# Exploratory data analysis

This notebook provides an exploratory data analysis of the dataset. As a reminder, this dataset  - `Description des emplois salariés en 2021` is taken from the `Insee` website at the following link : <https://www.insee.fr/fr/statistiques/7651654#dictionnaire>.
We aim to study the effect of gender on the level of wages, depending on several variables. This code provides a first glance at the structure of our data.

In [None]:
import numpy as np
import pandas as pd
import geopandas as gpd
from shapely.geometry import MultiPolygon
from tqdm import tqdm
import gdown
import matplotlib.pyplot as plt
from plotly.offline import init_notebook_mode
init_notebook_mode(connected= True)
import plotly.express as px
import seaborn as sns

`Warning` : This code should be run after the [import and formating notebook](test_import_données.ipynb).

In [None]:
base = pd.read_csv("INSEE_DATA_TREATED.csv")

In [None]:
base.head()

In [None]:
base.columns

Further explanations on the meaning of the variables and their type :

In [None]:
numerical_columns = [
    'DATDEB', 'DATFIN', #date début et fin de rémunération par rapport au 01/01
     'AGE', #age en années
     'POND', #pondération 1/12e
    'DUREE', #durée de paie en jours
      'NBHEUR', 'NBHEUR_TOT', #nombre d'heures salariées total (quelle diff?)
    'WAGE', #transformation of TRNNETO
    'UNEMP' #transformation of TRALCHT
]
categorical_columns = [
    'A6', 'A17', 'A38' #activité en nomenclature agrégrée
    'CPFD', #temps complet ou partiel
    'DEPR', 'DEPT', #département résidence et travail
    'DOMEMPL', 'DOMEMPL_EM', #domaine de l'emploi et l'établissement d'affectation/employeur
    
    'FILT', #indic poste annexe 2 ou non-annexe 1 (seuils rémunération volume)
    'REGR', 'REGT', #région de résidence et de travail
    'SEXE', #1 homme 2 femme
    'PCS', #PCS-ESE
    'TYP_EMPLOI', #ordinaire, apprenti, autre
    'CONV_COLL', #convention collective
  
    'TRNNETO', #rémunération nette globale en tranches -> à passer en numérique ?
    'TRALCHT', #total des indémnités de chômage, en tranches -> passage en numérique ?
    'TREFF', #tranche d'effectif : de 0 à 250+ postes
    'CONT_TRAV', #contrat de travail : APP apprentissage, TOA occasionnel ou à l'acte, TTP intérim, AUTre
    'CS', #CSP mais code plus simple 
    'AGE_TR', #age en tranches quadriennales
    'DATDEB_TR',
       'DATFIN_TR', #dates début et fin rémunération en tranches
    'DUREE_TR', #durée de paie exprimée en jours en tranches mensuelles
    'DOMEMPL_EM_N', 'DOMEMPL_N', 'REGR_N',
       'REGT_N', 'CS_N', 'DEPR_N', 'DEPT_N','A38_N' #les variables renommées avec les labels correspondants aux codes
]
all_columns = numerical_columns + categorical_columns

In [None]:
#The dataset is very large :
print(f"Number of rows : {base.shape[0]}, number of columns : {base.shape[1]}")

### Descriptive analysis

Our target variable is the wage of our individuals. In the dataset, wage is coded as a categorical variable.

In [None]:
#WAGE has been preprocessed. We chose to keep the lower bound of the each wage range.

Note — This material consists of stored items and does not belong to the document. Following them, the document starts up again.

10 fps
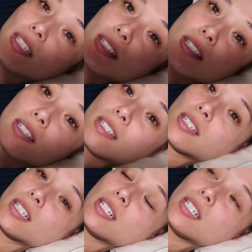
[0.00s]
Since
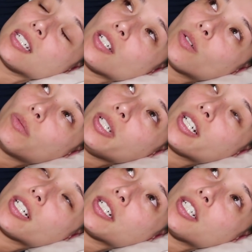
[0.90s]
we
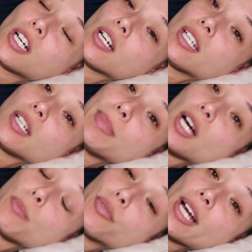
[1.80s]
are talking
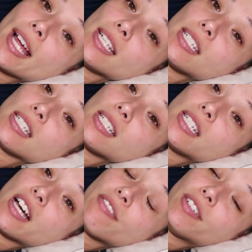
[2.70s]
about brands and
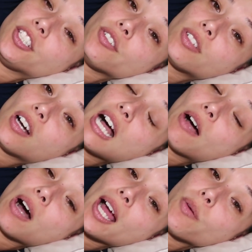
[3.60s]
stuff, and you saw
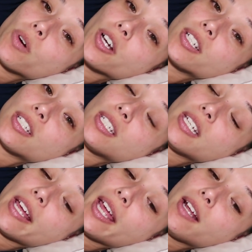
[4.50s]
how I worked
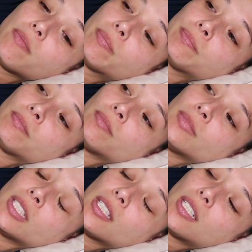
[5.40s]
today,
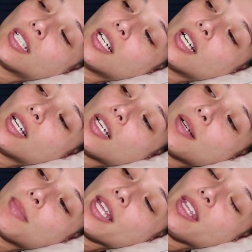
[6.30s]

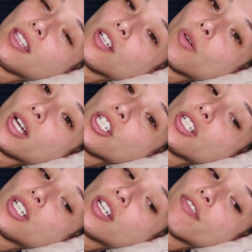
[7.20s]
um, I think the
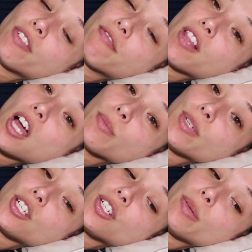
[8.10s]
question of the
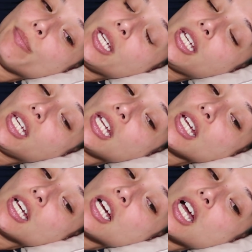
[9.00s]
Vlogmas should be
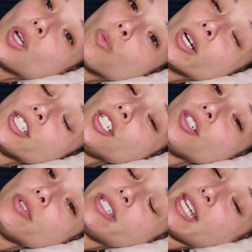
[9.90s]
what do
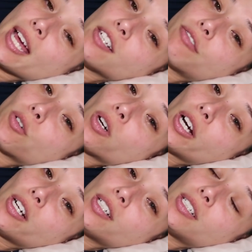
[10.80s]
you stand
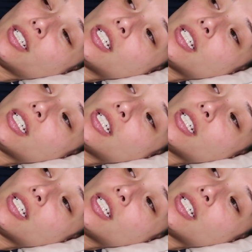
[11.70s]
forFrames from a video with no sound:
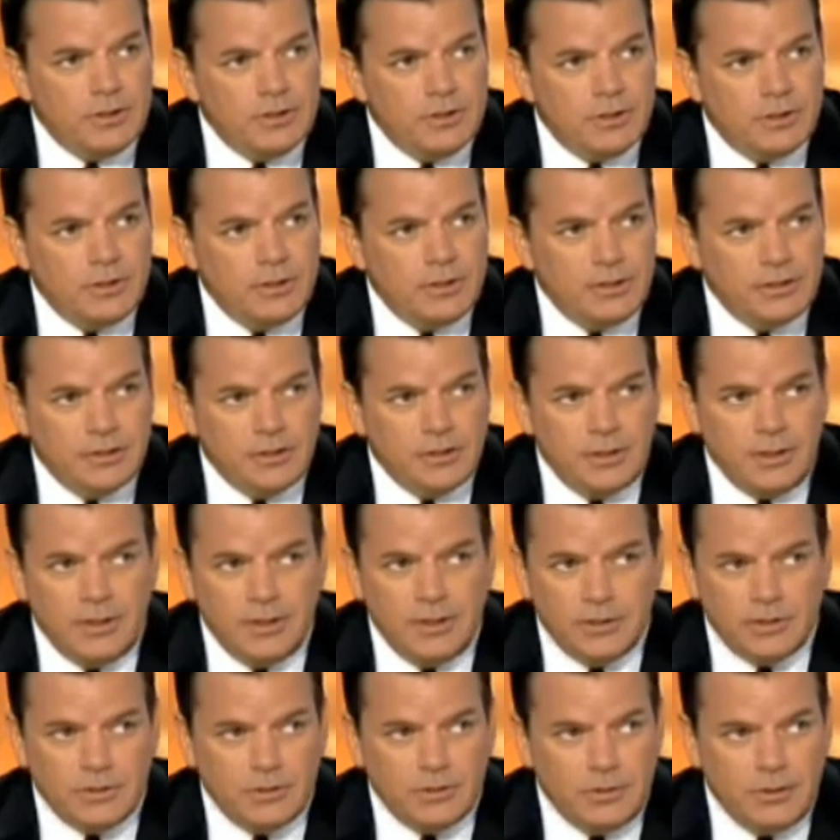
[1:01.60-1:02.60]
this in this city,
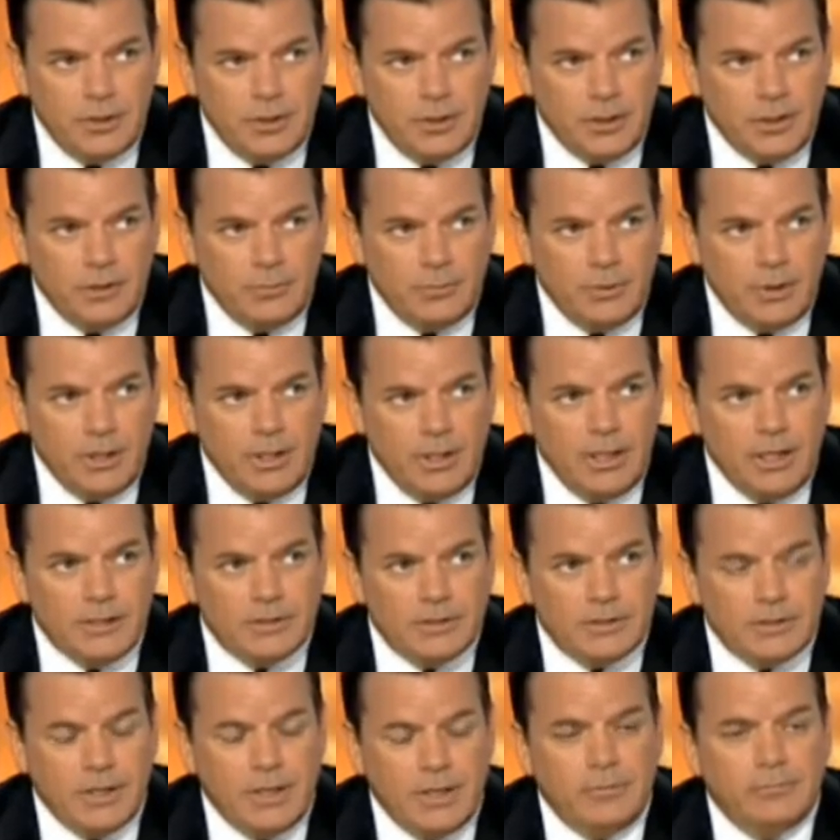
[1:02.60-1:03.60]
and it's certainly not going to be the
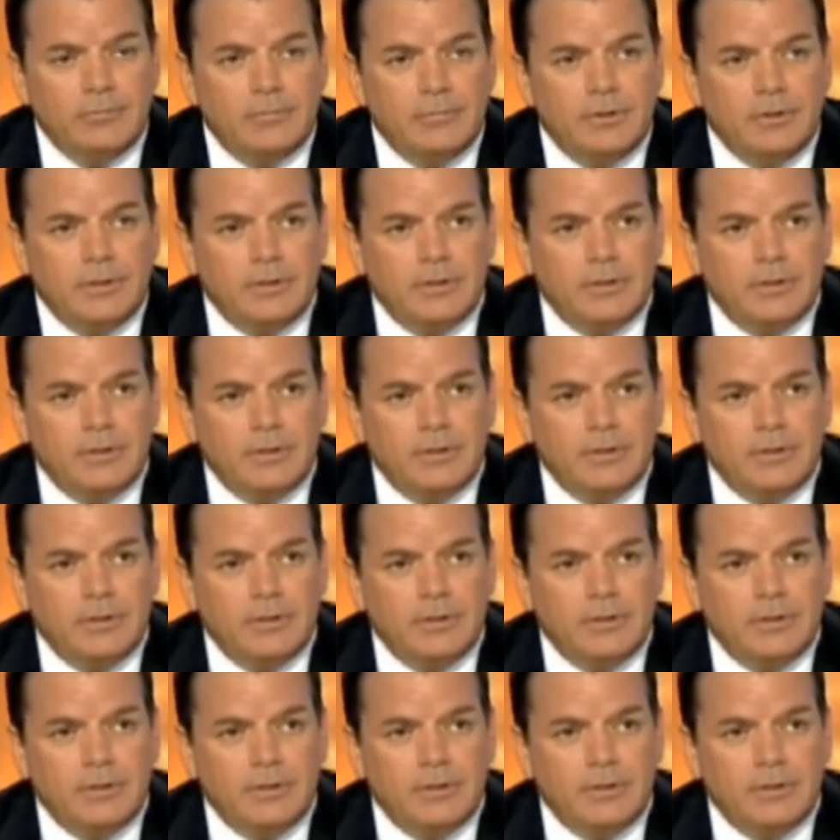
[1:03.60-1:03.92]
last time.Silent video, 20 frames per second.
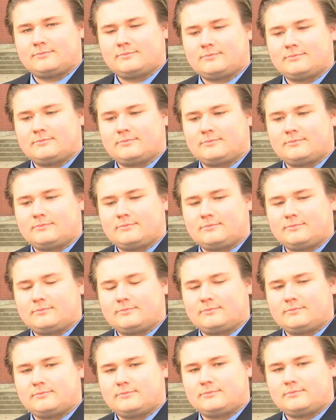
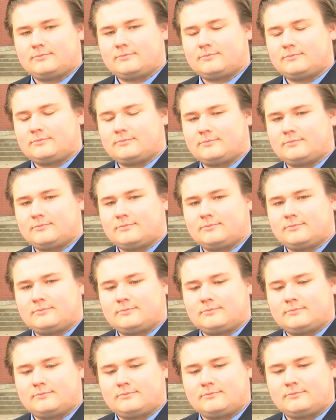
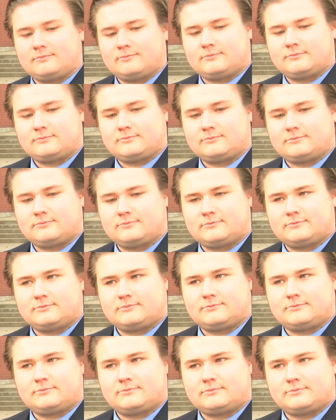
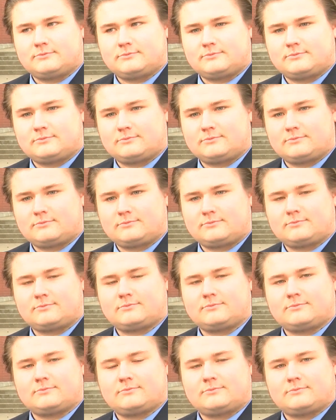
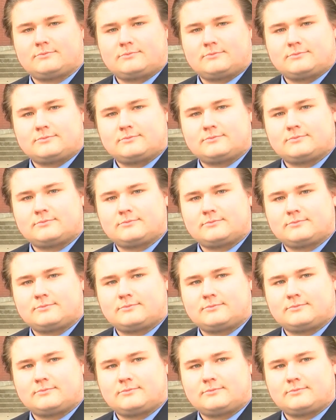
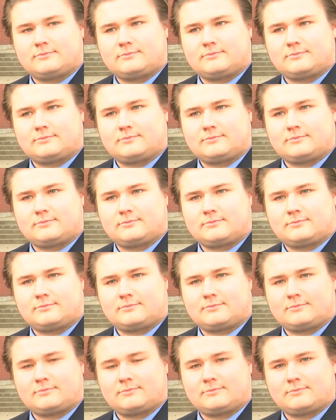
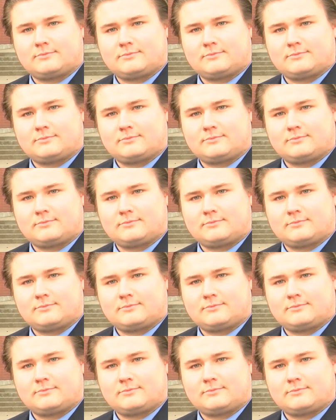(silent)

base['WAGE'].sort_values().unique()

In [None]:
plt.figure(figsize=(10, 6))
sns.histplot(base['WAGE'], bins=100, color = 'royalblue', alpha = 0.5)
plt.title('Distribution of the "WAGE" variable')

Such histogramms can be plotted with other variables

In [None]:
plt.figure(figsize=(10, 6))
sns.histplot(base['AGE'], bins=70, color = 'royalblue', alpha = 0.5)
plt.title('Distribution of the age')

In [None]:
plt.figure(figsize=(10, 6))
sns.histplot(base['AGE_TR'], bins=70, color = 'royalblue', alpha = 0.5)
plt.title("Distribution of 'AGE_TR' : age in slices of 4 years")

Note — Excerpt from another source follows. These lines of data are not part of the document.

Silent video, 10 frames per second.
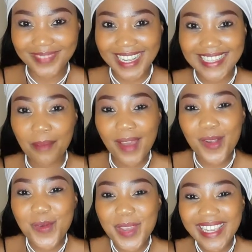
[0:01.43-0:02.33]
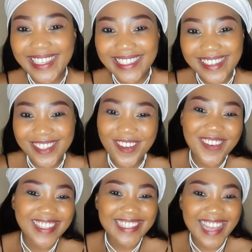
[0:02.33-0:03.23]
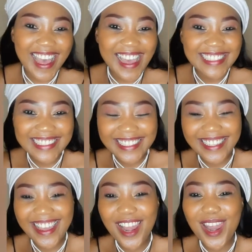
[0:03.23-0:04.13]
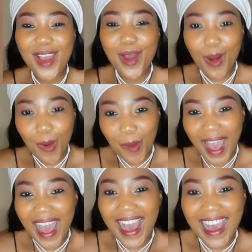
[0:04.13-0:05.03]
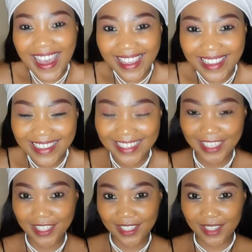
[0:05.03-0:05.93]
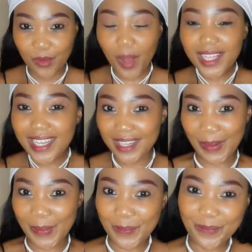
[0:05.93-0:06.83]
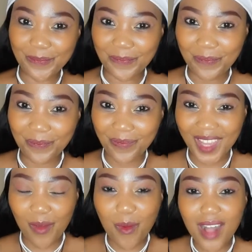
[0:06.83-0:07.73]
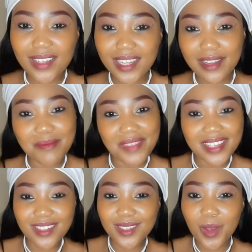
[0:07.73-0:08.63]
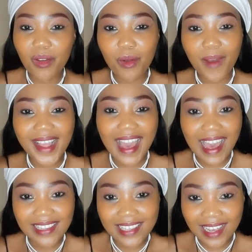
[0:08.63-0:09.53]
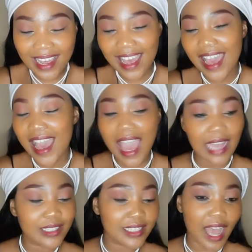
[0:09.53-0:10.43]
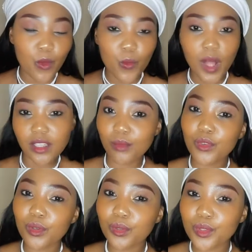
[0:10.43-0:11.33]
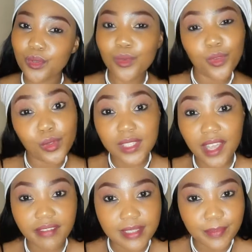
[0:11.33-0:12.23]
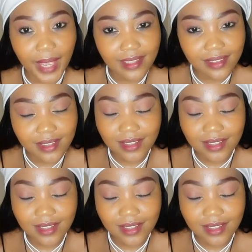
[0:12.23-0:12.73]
Camagwini, hello, hi, welcome, welcome. This is Gogo Kwakhanya, and I welcome you to your safe space.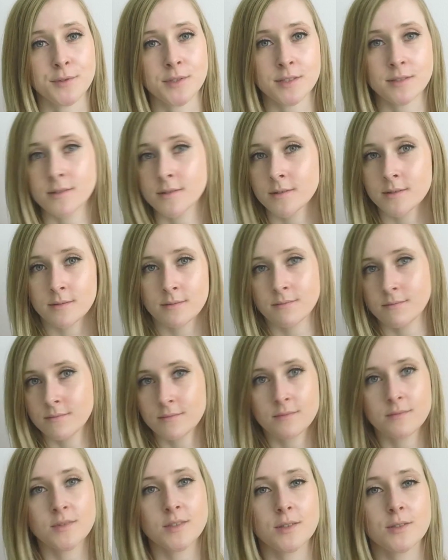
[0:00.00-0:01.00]

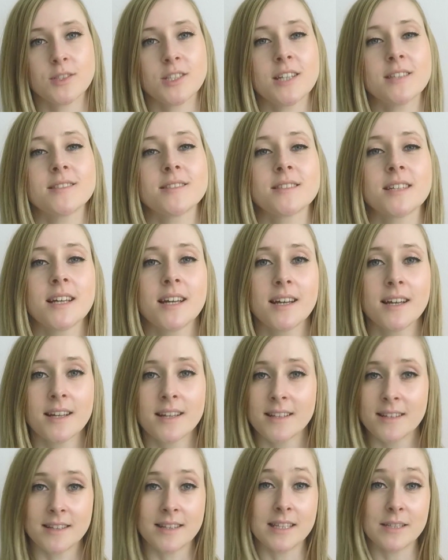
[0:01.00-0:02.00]
Just
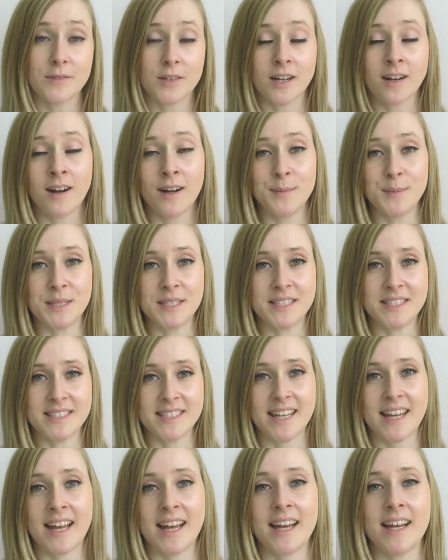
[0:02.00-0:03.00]
leave a comment
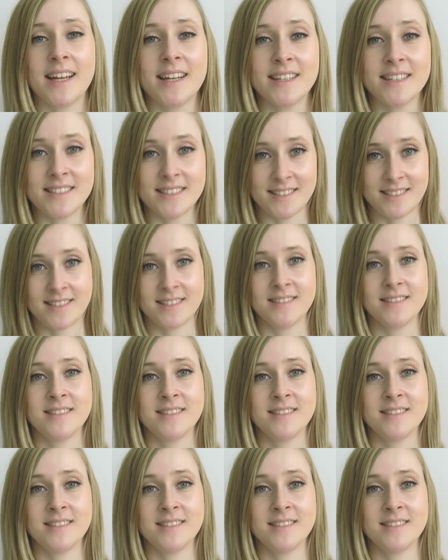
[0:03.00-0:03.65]
and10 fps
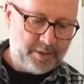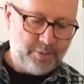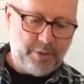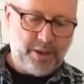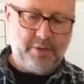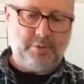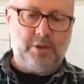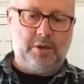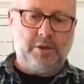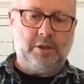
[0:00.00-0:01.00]
we have
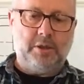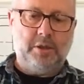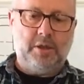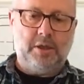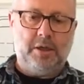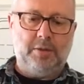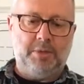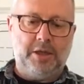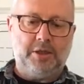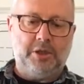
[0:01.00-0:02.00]
got a
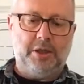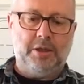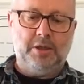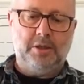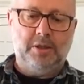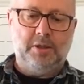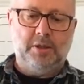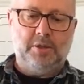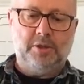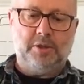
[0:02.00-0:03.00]
mixture,
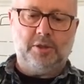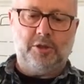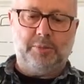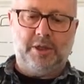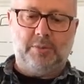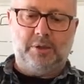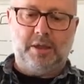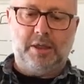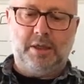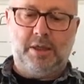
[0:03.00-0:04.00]
just topping up what
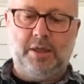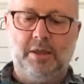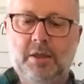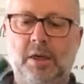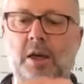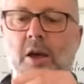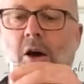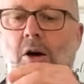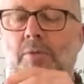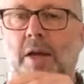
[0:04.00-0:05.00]
I had here,
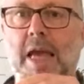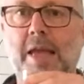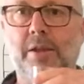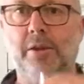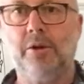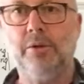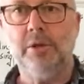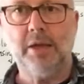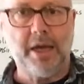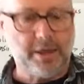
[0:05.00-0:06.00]
of ethanol
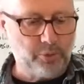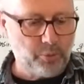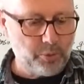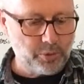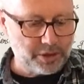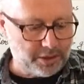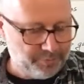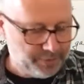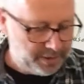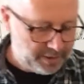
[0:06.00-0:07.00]
and water
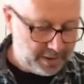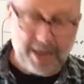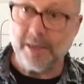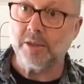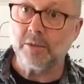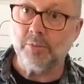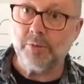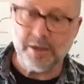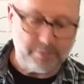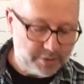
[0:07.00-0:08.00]
and some
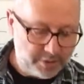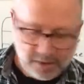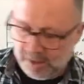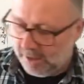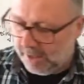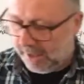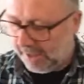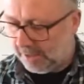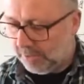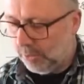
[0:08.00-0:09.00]
flavours.
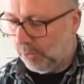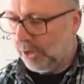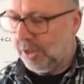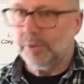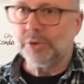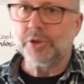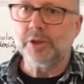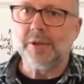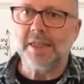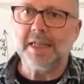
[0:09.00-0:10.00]
And what I want to do is to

One can also better grasp the fluctuations on the labor market, usign the 'DATDEB' and 'DATFIN' columns which give the start and end dates of the employment period. 'DUREE' might also be useful in that case.

In [None]:
print(f"Proportion of individuals with DUREE = 360 days : {round(base[base['DUREE'] == 360].shape[0] / base.shape[0], 3)}")

In [None]:
#Print the proportion of individuals with DATDEB = 1 and DATFIN = 365
print(f"Proportion of individuals with DATDEB = 1 and DATFIN = 360 : {round(base[(base['DATDEB'] == 1) & (base['DATFIN'] == 360)].shape[0] / base.shape[0], 3)}")

In [None]:
print(f"Average duration between DATDEB and DATFIN for individuals with |DATDEB - DATFIN| != 360 : {round(base[base['DATDEB'] != 1]['DATFIN'].mean(), 2)}")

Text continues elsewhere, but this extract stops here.